╭─ DATA UNDER STUDY
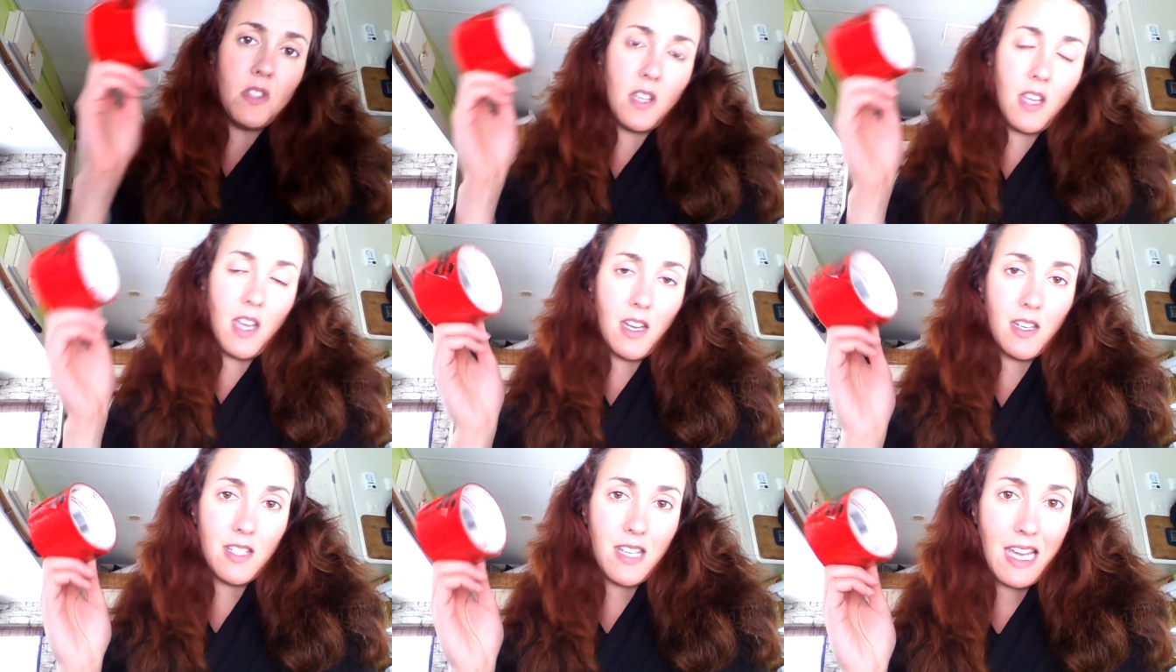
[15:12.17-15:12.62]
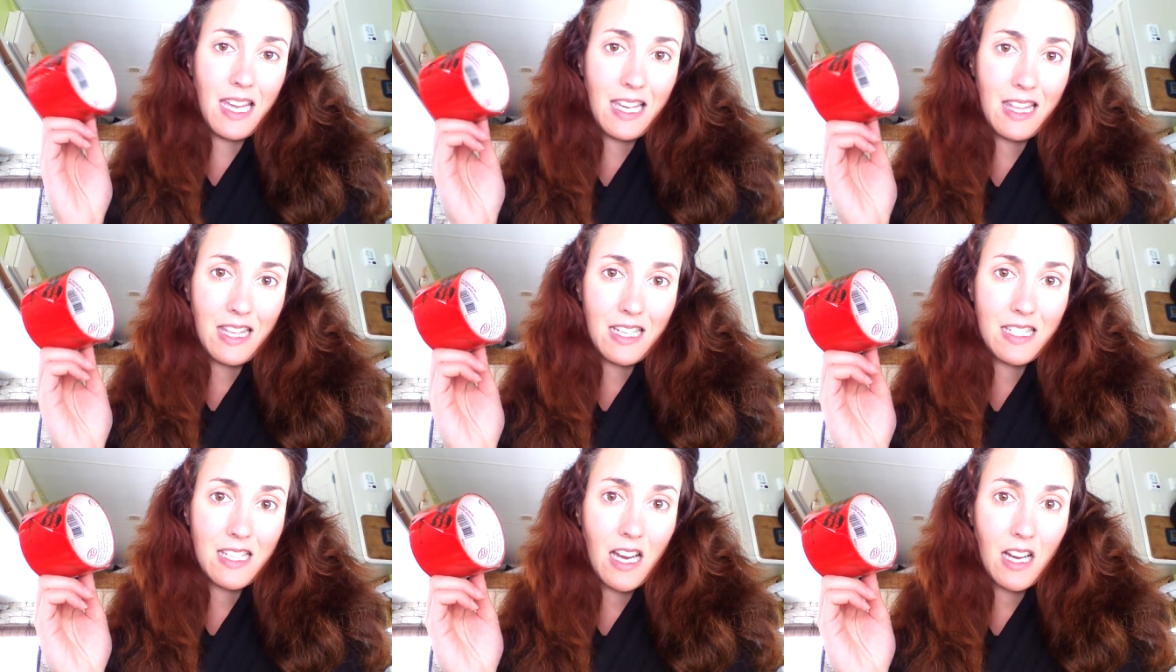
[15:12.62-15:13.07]
again taking
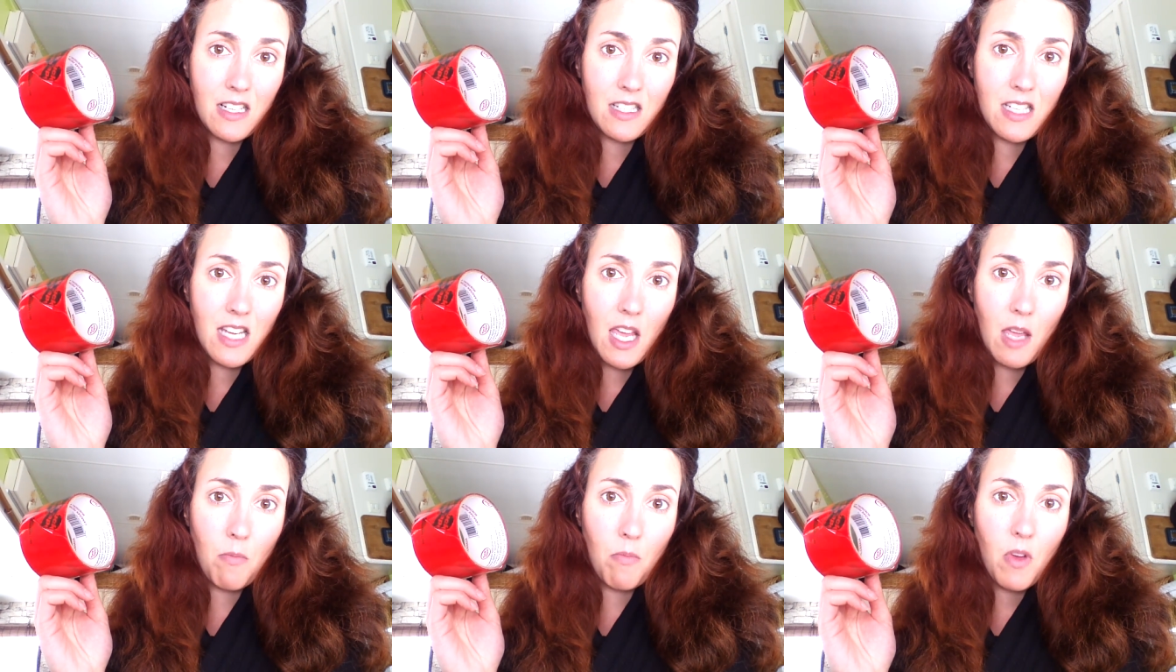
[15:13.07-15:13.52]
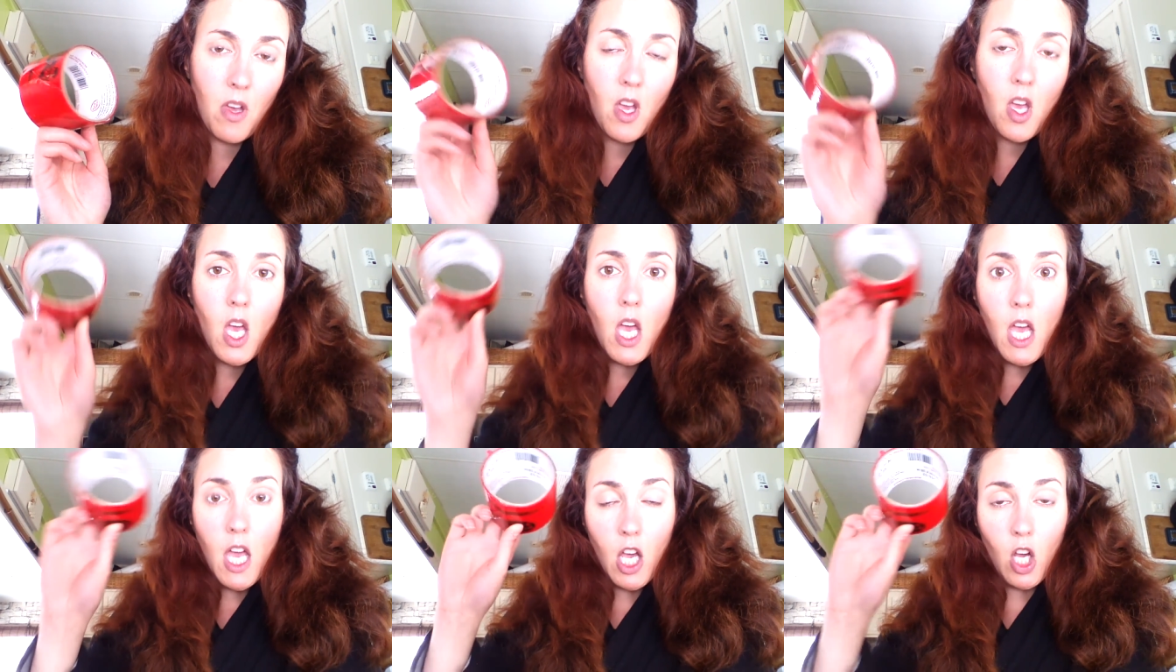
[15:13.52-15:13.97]
the tuck tape
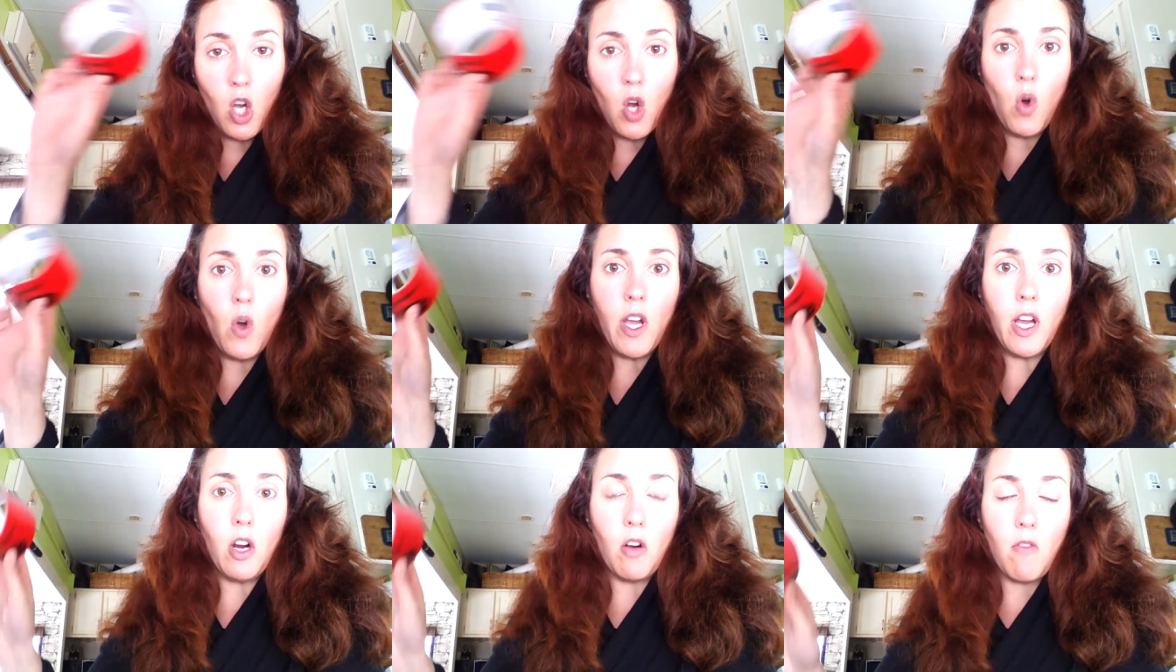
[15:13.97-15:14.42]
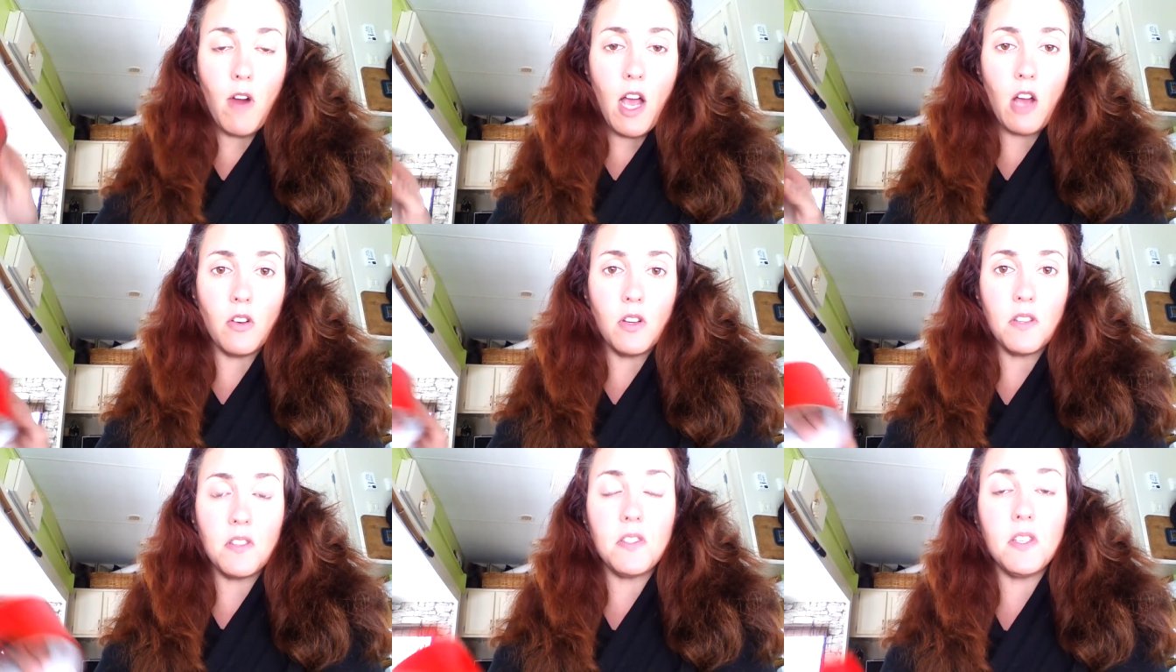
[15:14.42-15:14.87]
and going
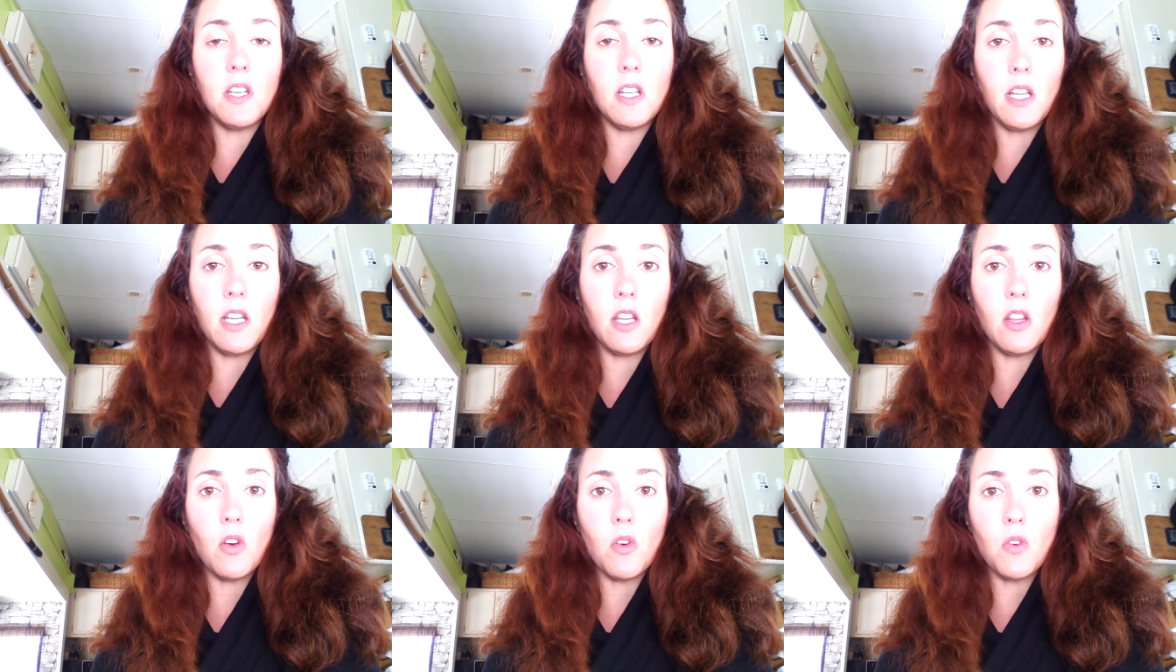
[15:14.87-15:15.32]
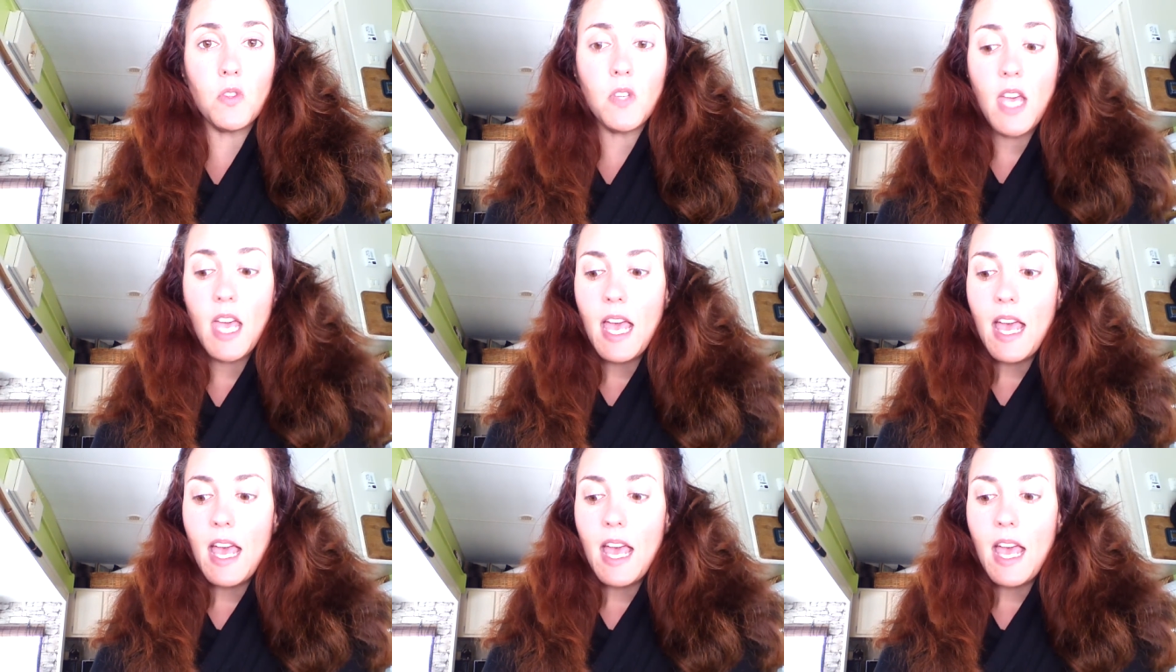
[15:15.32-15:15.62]
around and sealing those.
╰─
**WORK TASK**
Write the lines out again exactly, beginning at the one containing "[15:13.97-15:14.42]" and ending with the last line of the entries, but without any pictures.

**WRITTEN RESPONSE**
[15:13.97-15:14.42]
[15:14.42-15:14.87]
and going
[15:14.87-15:15.32]
[15:15.32-15:15.62]
around and sealing those.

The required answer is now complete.